中国系ニューヨーカーのルーツを掘り下げたフォトプロジェクト

    「展覧会の根底にあるのは、ニューヨークの移民、なかでも中国系移民の複雑な現実を知ってもらいたいという気持ちだ」

    ニューヨークの文化に深く根差しているのが、活気あふれる中国系米国人のコミュニティーだ。彼らは、数世代にわたってニューヨークで暮らし、起業家や地域社会のリーダーとして活躍している。チャイナタウン(中華街)は人気観光地としてよく知られるが、中国系移民のルーツははるかに深く、現在のニューヨークとって不可欠な存在だ。

    ニューヨーク市立博物館では、3月24日まで「Interior Lives: Contemporary Photographs of Chinese New Yorkers(内部から捉えた暮らし:現代を生きる中国系ニューヨーカーたちの写真展)」が開催されている。

    トーマス・ホルトン、アニー・リン、安許栄という3人のドキュメンタリー写真家の作品を紹介することで、中国系移民のルーツを掘り下げ、たたえる展覧会だ。3人の写真家は、コミュニティーとの個人的なつながりを武器に、中国系ニューヨーカーたちの印象的な私生活を見事に捉えている。

    ニューヨーク市立博物館で、印刷物と写真を担当するキュレーターのショーン・コーコランはBuzzFeed Newsに対して、この展覧会を開催した経緯と、写真の背景にある物語を語ってくれた。

    3人の写真家を一緒に紹介しようと思った理由は、アプローチの違いだ。1つの家族に焦点を当てた長期プロジェクトと、短期的な定点観測プロジェクト。そして、自由な形で自分を見つめ直す現在進行中のプロジェクトがある。
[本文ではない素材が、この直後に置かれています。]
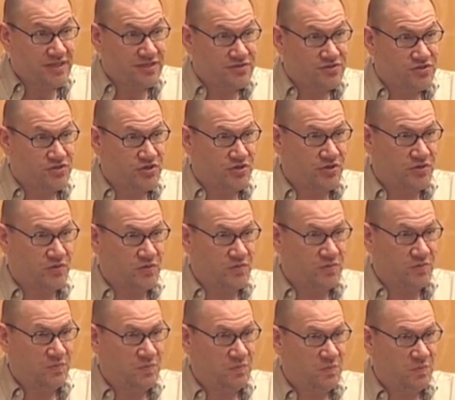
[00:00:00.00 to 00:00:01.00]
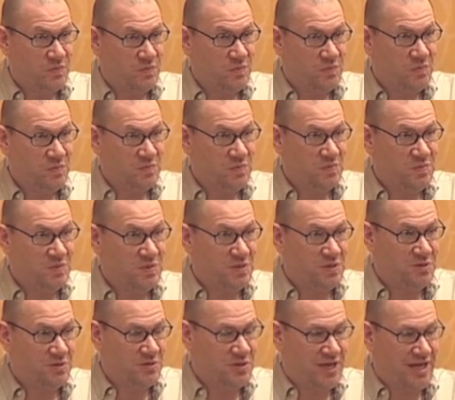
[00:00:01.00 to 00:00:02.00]
so
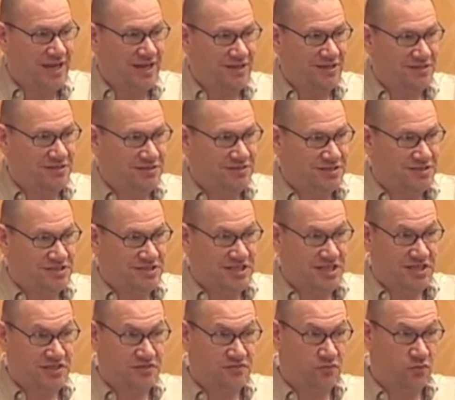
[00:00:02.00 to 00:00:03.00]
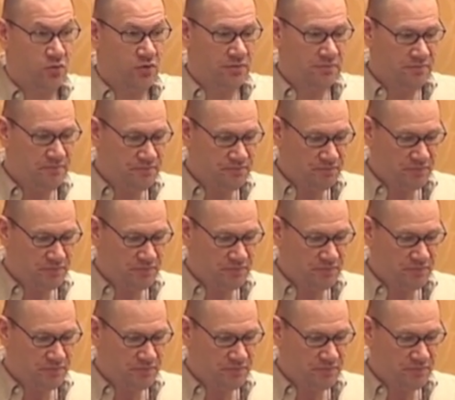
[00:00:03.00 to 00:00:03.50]
they're not in text form.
    トム・ホルトンは2003年から1つの家族を追い、子供の成長や夫婦の別れを写真に収めてきた。家族の人生を長期にわたって記録した、驚くほどプライベートで距離の近いプロジェクトだ。

    アニー・リンは1年余りをかけて、ニューヨーク最後の「下宿屋(ロッジング・ハウス)」の一つに暮らす人々を記録した。多くの移民たちは、中国の家族に送金するため、家賃の安い窮屈な部屋に住んでいる。住人同士の親しい間柄だけでなく、撮影者と住人たちの愛情に満ちた関係も伝わってくる。

    安許栄の写真は、進行中のプロジェクト「My Americans(私のアメリカ人たち)」から抜粋したものだ。中国系移民とその文化がアメリカに与えている影響を写真で見せるという取り組みだ。日常生活をほぼありのまま切り取った写真を通じて、アメリカにおいて中国文化が繰り返し抹消されてきた歴史に立ち向かおうとしている。
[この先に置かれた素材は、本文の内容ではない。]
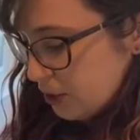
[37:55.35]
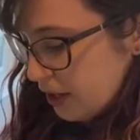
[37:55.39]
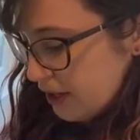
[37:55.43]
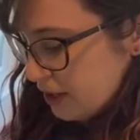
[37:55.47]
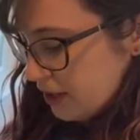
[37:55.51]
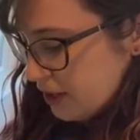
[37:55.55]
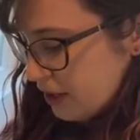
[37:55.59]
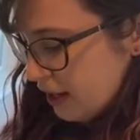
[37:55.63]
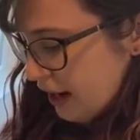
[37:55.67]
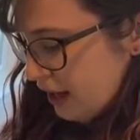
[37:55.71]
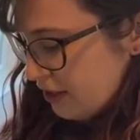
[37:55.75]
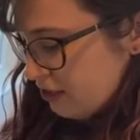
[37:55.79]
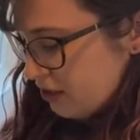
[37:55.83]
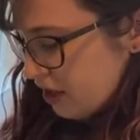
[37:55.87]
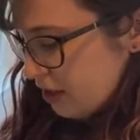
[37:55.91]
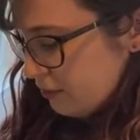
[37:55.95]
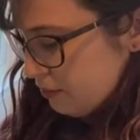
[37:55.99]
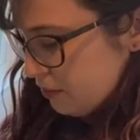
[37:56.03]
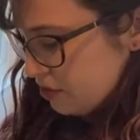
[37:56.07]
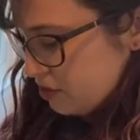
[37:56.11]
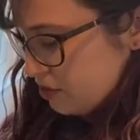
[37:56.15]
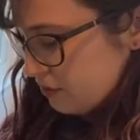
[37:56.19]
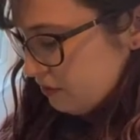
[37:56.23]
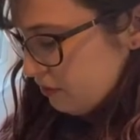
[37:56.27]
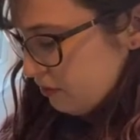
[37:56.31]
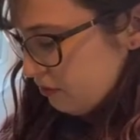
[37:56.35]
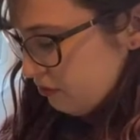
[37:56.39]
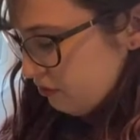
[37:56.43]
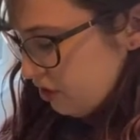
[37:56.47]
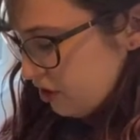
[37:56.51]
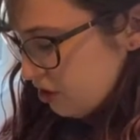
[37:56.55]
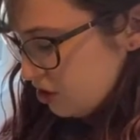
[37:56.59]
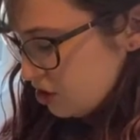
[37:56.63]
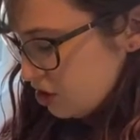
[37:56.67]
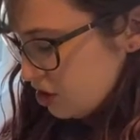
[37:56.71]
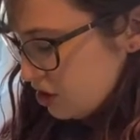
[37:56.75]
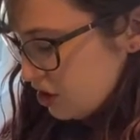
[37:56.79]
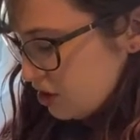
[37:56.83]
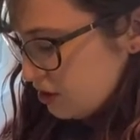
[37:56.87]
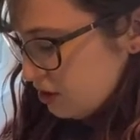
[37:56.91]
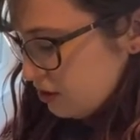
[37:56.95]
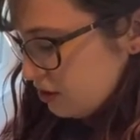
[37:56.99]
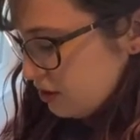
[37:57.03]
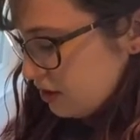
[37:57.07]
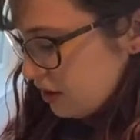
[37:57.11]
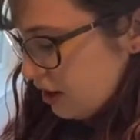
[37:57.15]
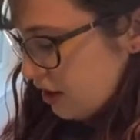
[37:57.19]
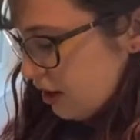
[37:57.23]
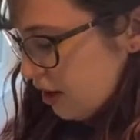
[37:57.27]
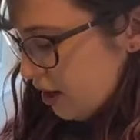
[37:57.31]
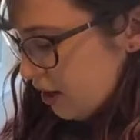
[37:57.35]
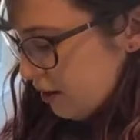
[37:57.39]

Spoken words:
I didn't add that much of the fake cheese.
    この展覧会の意図は、被写体のコミュニティーと親密なつながりがある写真家の作品を紹介することだ。ホルトンは台湾にルーツを持つ。リンと安は、それぞれ台湾と中国本土からの移民だ。3人とも、被写体と、被写体が暮らす場所のさまざまな関係性を写真に収めることにこだわっている。3人の作品は、ニューヨークの街や公共空間、私的空間において、1人で、あるいは一緒にアイデンティティーや居場所を確立しているこれらのニューヨーカーたちに光を当てている。
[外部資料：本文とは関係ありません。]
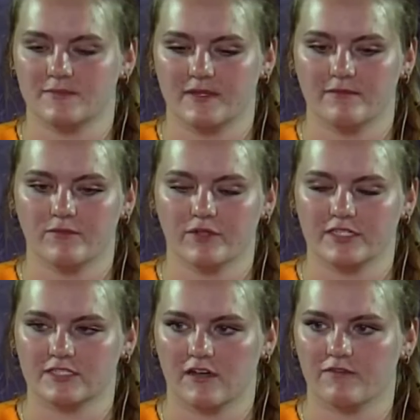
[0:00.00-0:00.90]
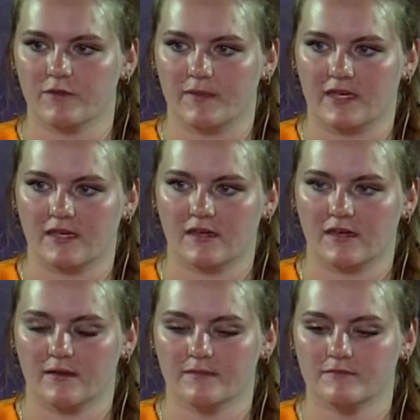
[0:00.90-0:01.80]
been really tough for me,
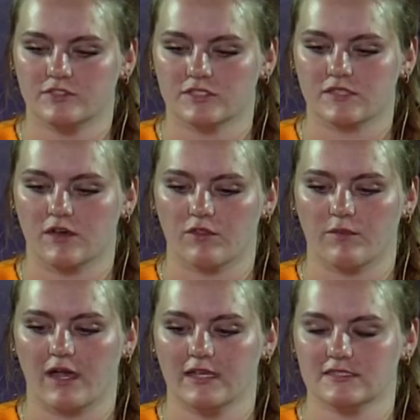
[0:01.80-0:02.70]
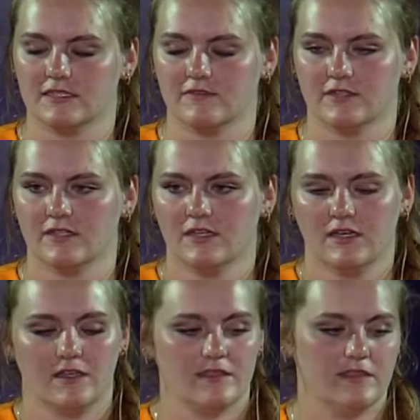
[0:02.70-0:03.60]
just health-wise, and even
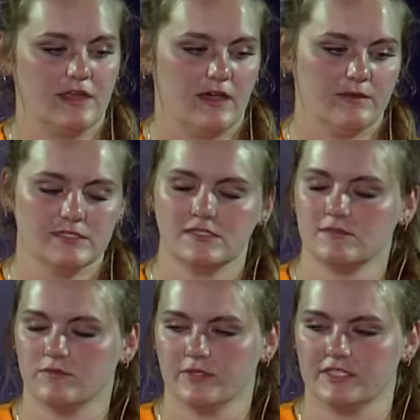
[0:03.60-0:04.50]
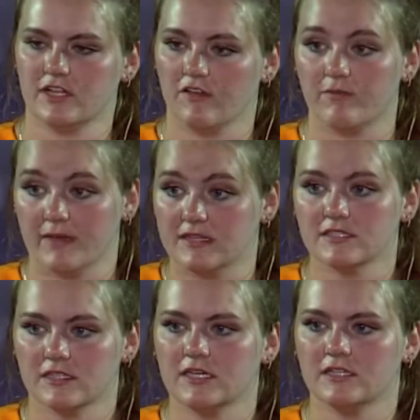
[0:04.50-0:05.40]
that was really tough
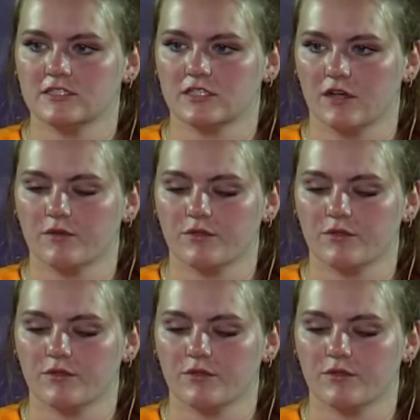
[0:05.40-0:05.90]
mentally to goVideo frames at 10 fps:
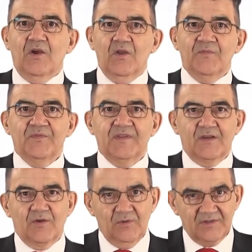on
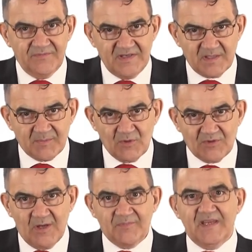the Golden Visa program,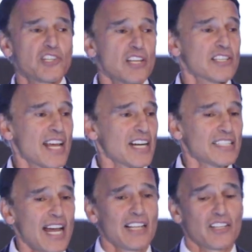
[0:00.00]
of the
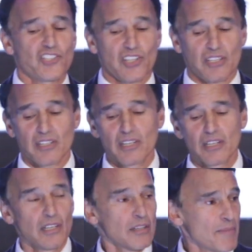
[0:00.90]
technology
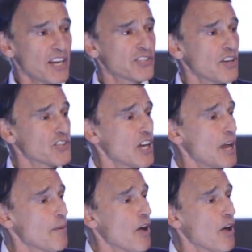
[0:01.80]
makes their job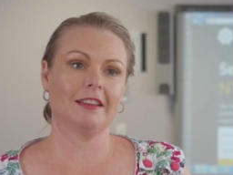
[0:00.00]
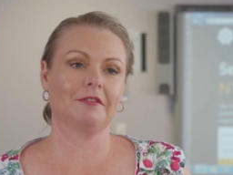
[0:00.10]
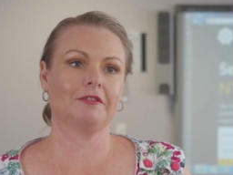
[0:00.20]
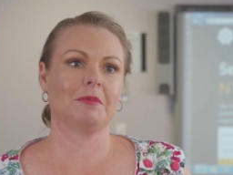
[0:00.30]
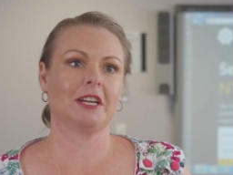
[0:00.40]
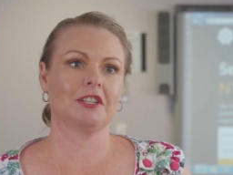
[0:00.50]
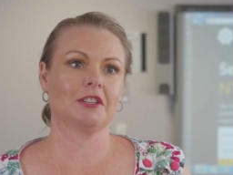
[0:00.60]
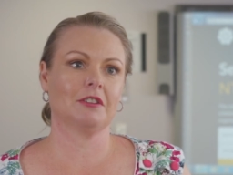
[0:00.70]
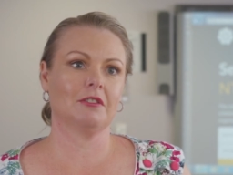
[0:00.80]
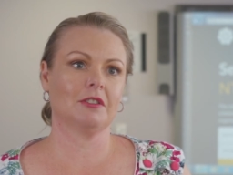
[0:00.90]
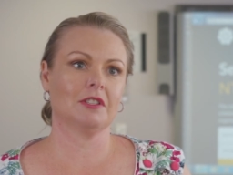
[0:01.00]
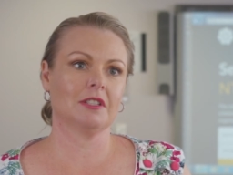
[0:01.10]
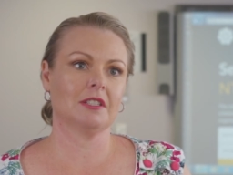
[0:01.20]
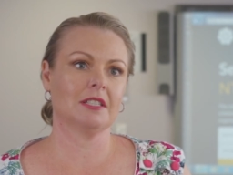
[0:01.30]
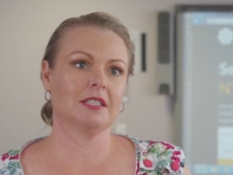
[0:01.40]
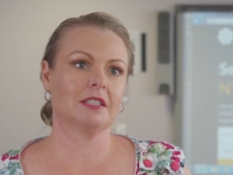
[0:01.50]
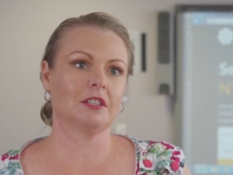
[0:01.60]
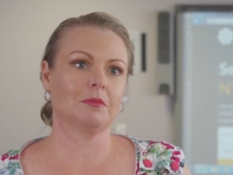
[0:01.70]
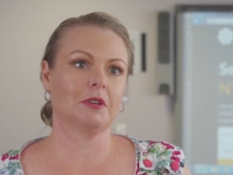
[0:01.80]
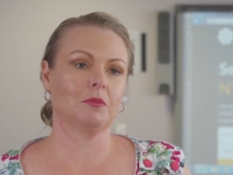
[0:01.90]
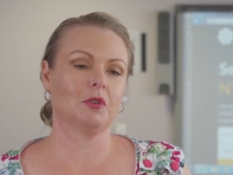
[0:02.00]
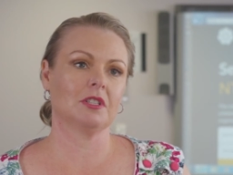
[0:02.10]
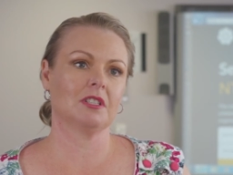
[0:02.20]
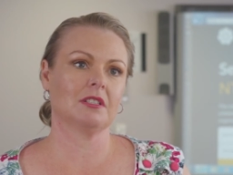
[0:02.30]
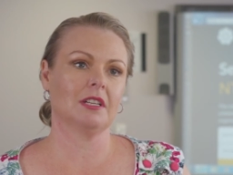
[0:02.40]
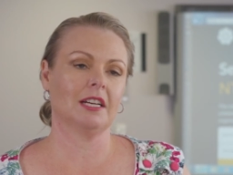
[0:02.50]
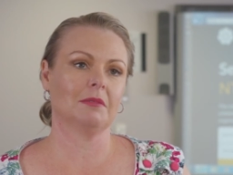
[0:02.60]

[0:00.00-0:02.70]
information across the system and what's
    展覧会の根底にあるのは、ニューヨークの移民、なかでも中国系移民の複雑な現実を知ってもらいたいという気持ちだ。私たちは人々に、ニューヨークにはアジア以外で世界最大の中国人コミュニティーが存在することを思い出してほしい。マンハッタンの歴史ある中華街をはじめとして、ニューヨーク全域に50万人以上の中国系アメリカ人が暮らしている。

    3人の写真家はそれぞれ、中国系アメリカ人の悩みは、多くの点でほかのアメリカ人と共通していることを証明している。中国系移民たちは、家族関係の浮き沈みを経験し、事業を営み、地域社会のイベントに参加する。そして、多くのニューヨーカーがそうであるように、この街の不安定な住宅事情にしばしば悩まされている。

    人によっては、全く違う暮らしに感じられる部分もあるかもしれない。しかし、写真に切り取られたごく普通の暮らしを見れば、誤解や既成概念が消え去るのではないかと思う。

    私個人にとってこの展覧会は、アメリカにおける中国人の歴史的体験をより深く理解する素晴らしい機会になっている。必ずしも写真で明示されているわけではないが、私は背景事実を知るため、人種差別の歴史と、人種差別が移民法に与えた影響を調査した。

    中国系移民の歴史は1840年代までさかのぼることができるが、長い間、連邦法によって厳しく制限されていた。1882~1943年の「中国人排斥法」、1924~1965年の「出身国別割当法」などだ。

    しかし1965年以降、中国全域から何十万もの移民が到来し、ニューヨークに定住した結果、9つの中華街が形成された。そして、さまざまな言語、伝統、技能、文化を持つ移民たちが新しいニューヨーカーとなった。

    展覧会が始まって以来、来場者からは非常に肯定的なレスポンスを受け取っている。私にとって印象深いのは、人によってさまざまな捉え方がある点だ。家族関係やコミュニティーの連帯に心を打たれる人もいれば、住宅や社会正義の問題が印象に残る人もいる。来場者がさまざまな形で心を動かされていることはうれしい驚きだ。

    これから展覧会を訪れる人が、ニューヨークに住む中国系移民たちの多様な体験や、彼らがこの街に与えている影響を、より深く理解できることを願っている。